*** Provided information Section Begins ***

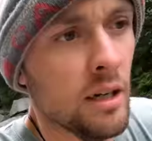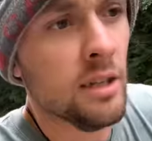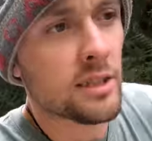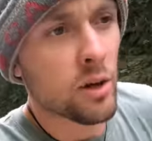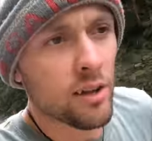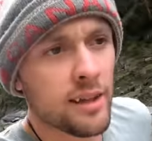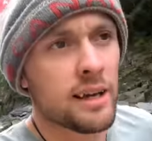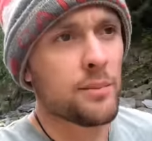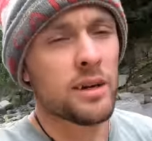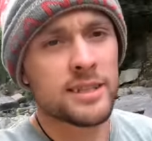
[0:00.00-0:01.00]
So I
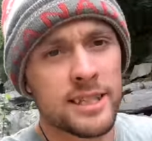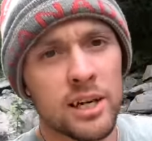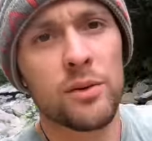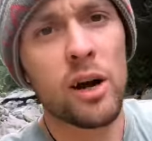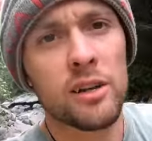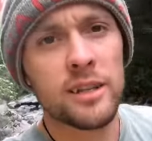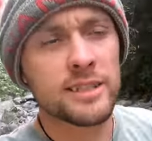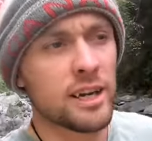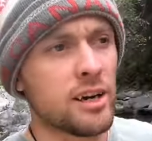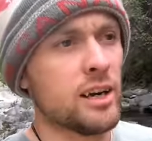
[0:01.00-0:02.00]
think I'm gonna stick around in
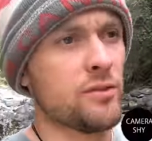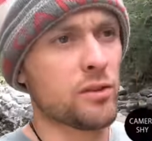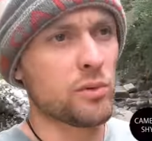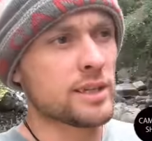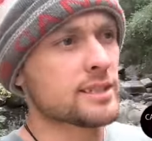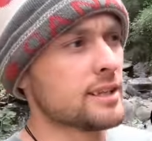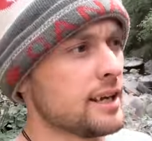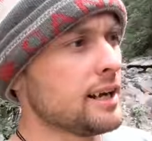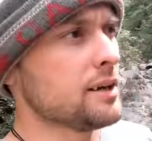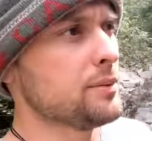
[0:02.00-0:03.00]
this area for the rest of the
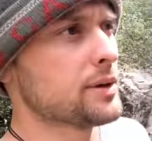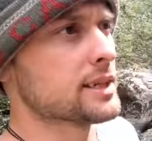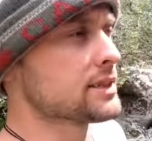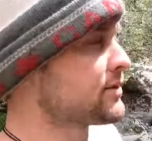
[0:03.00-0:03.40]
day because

*** Provided information Section Ends ***

Task item – Word-for-word output of every record is needed, with images omitted.

Task output –
[0:00.00-0:01.00]
So I
[0:01.00-0:02.00]
think I'm gonna stick around in
[0:02.00-0:03.00]
this area for the rest of the
[0:03.00-0:03.40]
day because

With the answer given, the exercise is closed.